If i trap into one the task 0 process with gdb it shows
#0 0x00002aaaab7185f9 in sched_yield () from /lib/libc.so.6
#1 0x00002aaaaaf48d06 in opal_progress () at runtime/opal_progress.c:301
#2 0x00002aaaae5948f4 in opal_condition_wait (c=0x2aaaae69a890,
    m=0x2aaaae69a840) at condition.h:81
#3 0x00002aaaae59471d in __ompi_free_list_wait (fl=0x2aaaae69a790,
    item=0x7fffffae7948) at ompi_free_list.h:180
#4 0x00002aaaae594c86 in mca_btl_mx_prepare_src (btl=0x557200,
    endpoint=0x7bd690, registration=0x0, convertor=0x5712e0, reserve=32,
    size=0x7fffffae79e8) at btl_mx.c:263
#5 0x00002aaaae157507 in mca_bml_base_prepare_src (bml_btl=0x7bded0, reg=0x0,
    conv=0x5712e0, reserve=32, size=0x7fffffae79e8, des=0x7fffffae7a00)
    at bml.h:315
#6 0x00002aaaae157b57 in mca_pml_ob1_send_request_start_rndv (
    sendreq=0x571200, bml_btl=0x7bded0, size=16292, flags=8)
    at pml_ob1_sendreq.c:803
#7 0x00002aaaae14ba66 in mca_pml_ob1_send_request_start_btl (
    sendreq=0x571200, bml_btl=0x7bded0) at pml_ob1_sendreq.h:332
#8 0x00002aaaae14b6f4 in mca_pml_ob1_send_request_start (sendreq=0x571200)
    at pml_ob1_sendreq.h:374
#9 0x00002aaaae14bf6d in mca_pml_ob1_send (buf=0x2aaab0832010, count=65536,
    datatype=0x50c180, dst=1, tag=-17, sendmode=MCA_PML_BASE_SEND_STANDARD,
    comm=0x7ed4b0) at pml_ob1_isend.c:103
#10 0x00002aaaaecd7a0d in ompi_coll_tuned_bcast_intra_chain (
    buff=0x2aaab0832010, count=373293056, datatype=0x50c180, root=0,
    comm=0x7ed4b0, segsize=65536, chains=1) at coll_tuned_bcast.c:109
#11 0x00002aaaaecd7e90 in ompi_coll_tuned_bcast_intra_pipeline (
    buffer=0x2aaab0832010, count=373293056, datatype=0x50c180, root=0,
    comm=0x7ed4b0, segsize=65536) at coll_tuned_bcast.c:208
#12 0x00002aaaaecd2d79 in ompi_coll_tuned_bcast_intra_dec_fixed (
    buff=0x2aaab0832010, count=373293056, datatype=0x50c180, root=0,
    comm=0x7ed4b0) at coll_tuned_decision_fixed.c:205
#13 0x00002aaaae9bce6f in mca_coll_basic_allgather_intra (sbuf=0x2aaab0431010,
    scount=4194304, sdtype=0x50c180, rbuf=0x2aaab0832010, rcount=4194304,
    rdtype=0x50c180, comm=0x7ed4b0) at coll_basic_allgather.c:77
#14 0x00002aaaaac2efb2 in PMPI_Allgather (sendbuf=0x2aaab0431010,
    sendcount=4194304, sendtype=0x50c180, recvbuf=0x2aaab0832010,
    recvcount=4194304, recvtype=0x50c180, comm=0x7ed4b0) at pallgather.c:75
#15 0x00000000004088e8 in IMB_allgather ()
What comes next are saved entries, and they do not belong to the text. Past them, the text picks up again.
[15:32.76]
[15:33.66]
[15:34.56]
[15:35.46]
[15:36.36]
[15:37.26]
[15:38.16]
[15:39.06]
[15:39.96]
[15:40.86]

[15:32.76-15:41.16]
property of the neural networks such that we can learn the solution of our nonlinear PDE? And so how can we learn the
#16 0x00000000004065a2 in IMB_warm_up ()
#17 0x000000000040347a in main ()

The last task shows
#0 0x00002aaaab7185f9 in sched_yield () from /lib/libc.so.6
#1 0x00002aaaaaf48d06 in opal_progress () at runtime/opal_progress.c:301
#2 0x00002aaaae14aace in opal_condition_wait (c=0x2aaaaadb2880,
    m=0x2aaaaadb2900) at condition.h:81
#3 0x00002aaaae14a9ad in mca_pml_ob1_recv (addr=0x2aaab002f010, count=65536,
    datatype=0x50c180, src=87, tag=-17, comm=0x7fc170, status=0x0)
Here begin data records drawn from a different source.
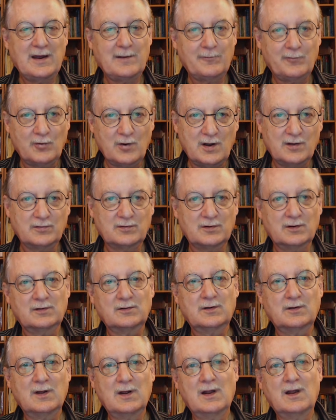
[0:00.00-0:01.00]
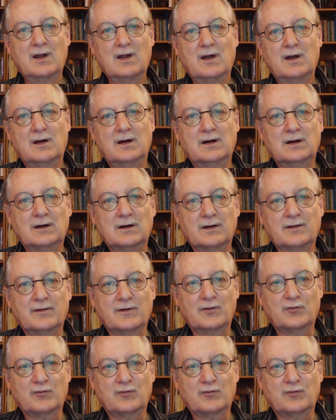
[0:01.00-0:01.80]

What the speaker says: process. The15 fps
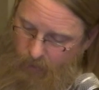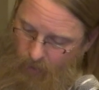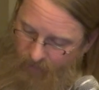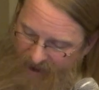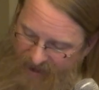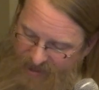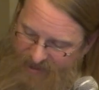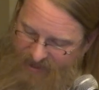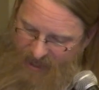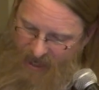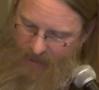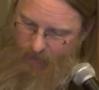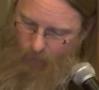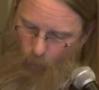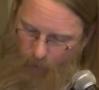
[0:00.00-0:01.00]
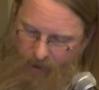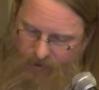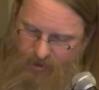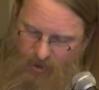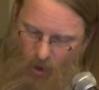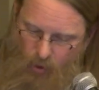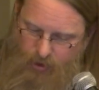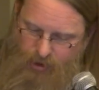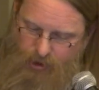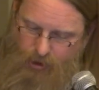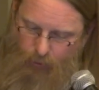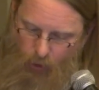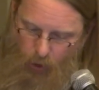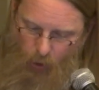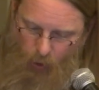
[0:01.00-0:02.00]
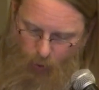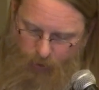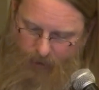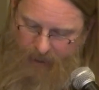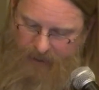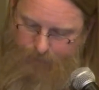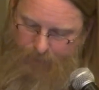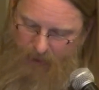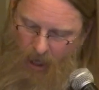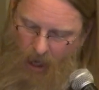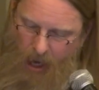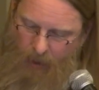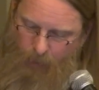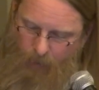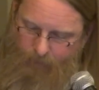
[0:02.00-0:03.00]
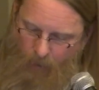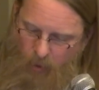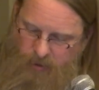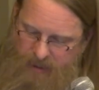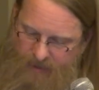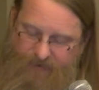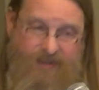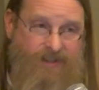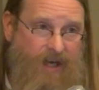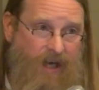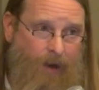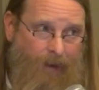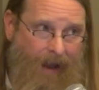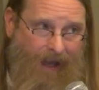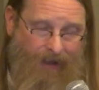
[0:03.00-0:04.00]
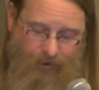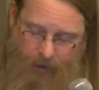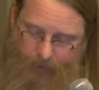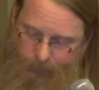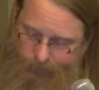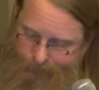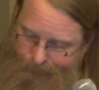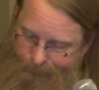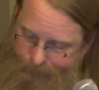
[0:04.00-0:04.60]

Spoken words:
Ovadia said, we are so screwed, it's beyond what most of us can imagine.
    at pml_ob1_irecv.c:107
#4 0x00002aaaaecd7d07 in ompi_coll_tuned_bcast_intra_chain (
    buff=0x2aaab002f010, count=373293056, datatype=0x50c180, root=0,
    comm=0x7fc170, segsize=65536, chains=1) at coll_tuned_bcast.c:179
#5 0x00002aaaaecd7e90 in ompi_coll_tuned_bcast_intra_pipeline (
    buffer=0x2aaab002f010, count=373293056, datatype=0x50c180, root=0,
    comm=0x7fc170, segsize=65536) at coll_tuned_bcast.c:208
#6 0x00002aaaaecd2d79 in ompi_coll_tuned_bcast_intra_dec_fixed (
    buff=0x2aaab002f010, count=373293056, datatype=0x50c180, root=0,
    comm=0x7fc170) at coll_tuned_decision_fixed.c:205
#7 0x00002aaaae9bce6f in mca_coll_basic_allgather_intra (sbuf=0x2aaaafc2e010,
    scount=4194304, sdtype=0x50c180, rbuf=0x2aaab002f010, rcount=4194304,
    rdtype=0x50c180, comm=0x7fc170) at coll_basic_allgather.c:77
#8 0x00002aaaaac2efb2 in PMPI_Allgather (sendbuf=0x2aaaafc2e010,
    sendcount=4194304, sendtype=0x50c180, recvbuf=0x2aaab002f010,
    recvcount=4194304, recvtype=0x50c180, comm=0x7fc170) at pallgather.c:75
#9 0x00000000004088e8 in IMB_allgather ()
#10 0x00000000004065a2 in IMB_warm_up ()
#11 0x000000000040347a in main ()

Any ideas??

I have no problem running the the Reduce_scatter or Allreduce test of IMB.